Polygamous sect leader gets 50 years in prison in scheme to orchestrate sex involving children
PHOENIX (AP) — A polygamist religious leader who claimed more than 20 spiritual “wives” including 10 underage girls was sentenced to 50 years in prison on Monday for coercing girls as young as 9 years old to submit to criminal sex acts with him and other adults, and for scheming to kidnap them from protective custody.
Samuel Bateman, whose small group was an offshoot of the sect once led by Warren Jeffs, had pleaded guilty to a yearslong scheme to transport girls across state lines for his sex crimes, and later to kidnap some of them from protective custody. His plea agreement called for 20 to 50 years in prison, though each conviction carries a possible life sentence.
Authorities say that Bateman, 48, tried to start an offshoot of the Fundamentalist Church of Jesus Christ of Latter-Day Saints based in the neighboring communities of Colorado City, Arizona, and Hildale, Utah.
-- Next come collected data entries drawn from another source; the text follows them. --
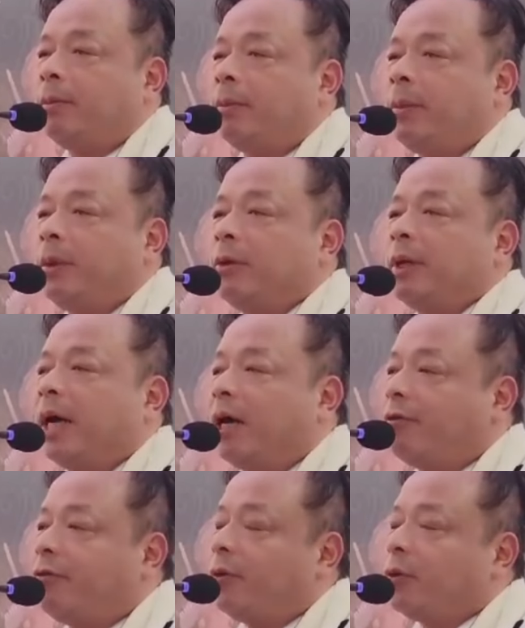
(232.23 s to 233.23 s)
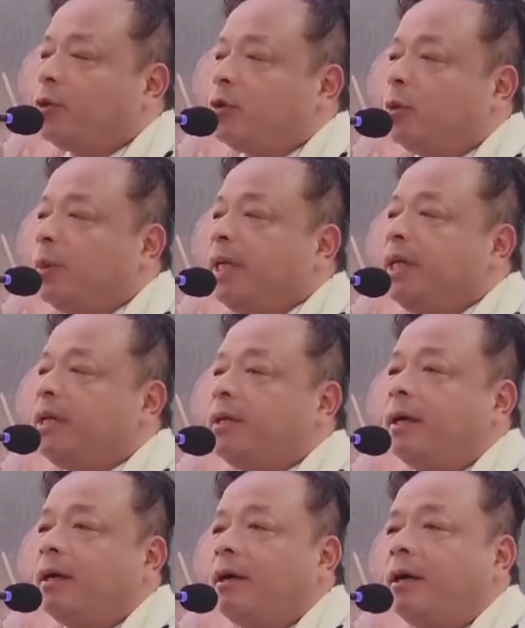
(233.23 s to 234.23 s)
we could have so
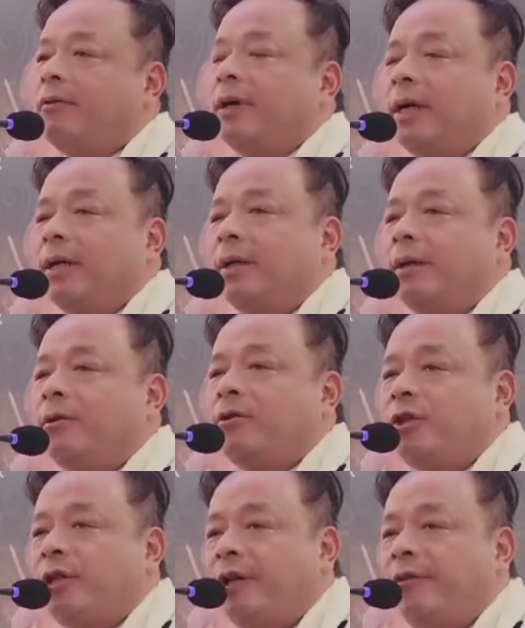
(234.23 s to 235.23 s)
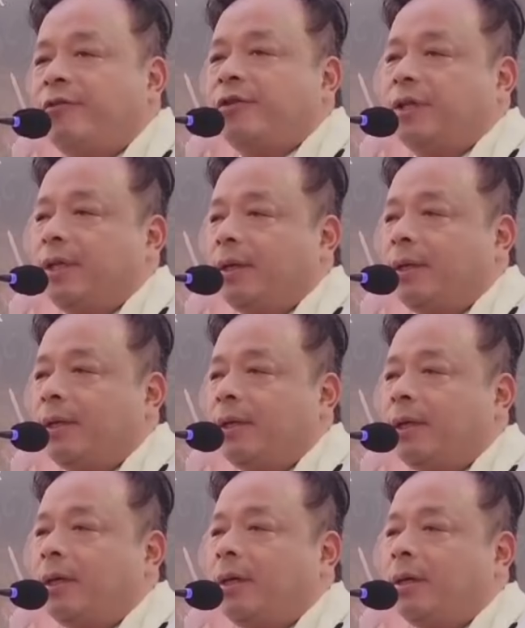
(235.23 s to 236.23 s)
many of our chiefs,
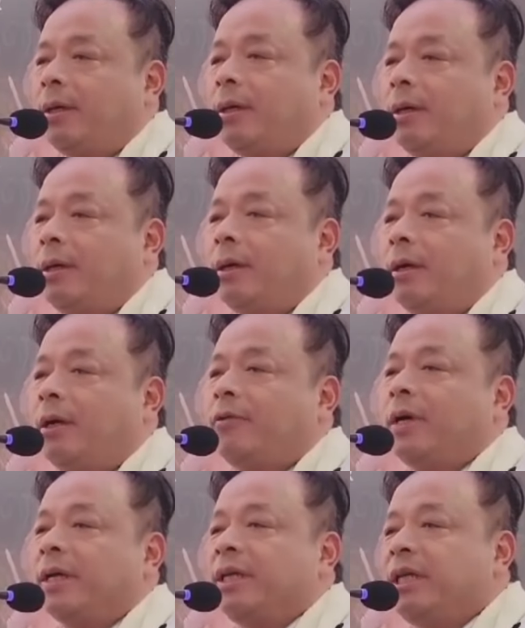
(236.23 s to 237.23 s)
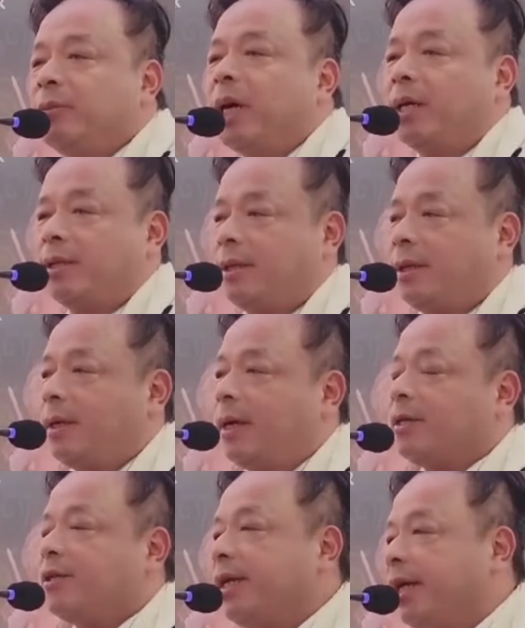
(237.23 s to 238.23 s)
of our Himas,
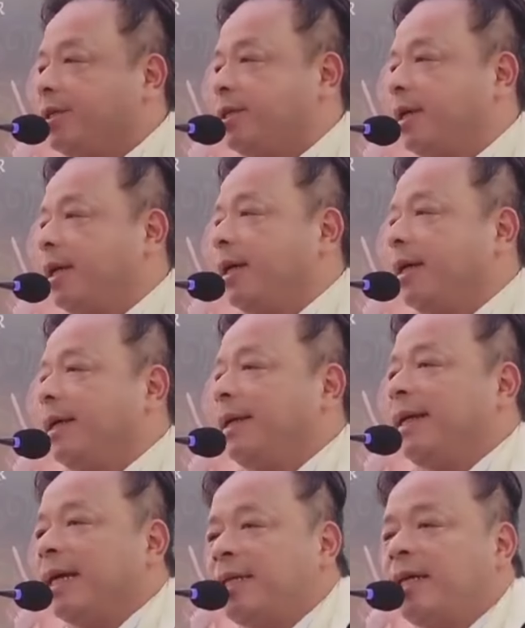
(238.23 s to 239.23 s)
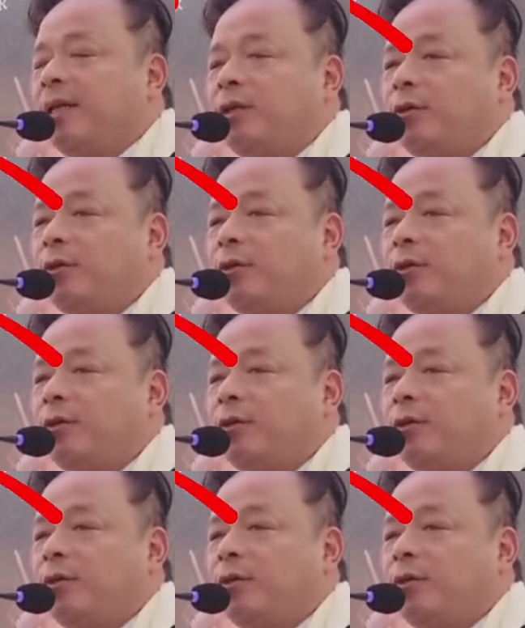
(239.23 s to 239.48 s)
our states, getting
The fundamentalist group, also known as FLDS, split from the mainstream Church of Jesus Christ of Latter-day Saints after Mormons officially abandoned polygamy in 1890.
U.S. District Court Judge Susan Brnovich sentenced Bateman to 50 years after hearing statements in court by three teenage girls about the trauma they still struggle to overcome. Although they gave their names in court, The Associated Press does not name victims of sexual crime, and some appeared to still be minors.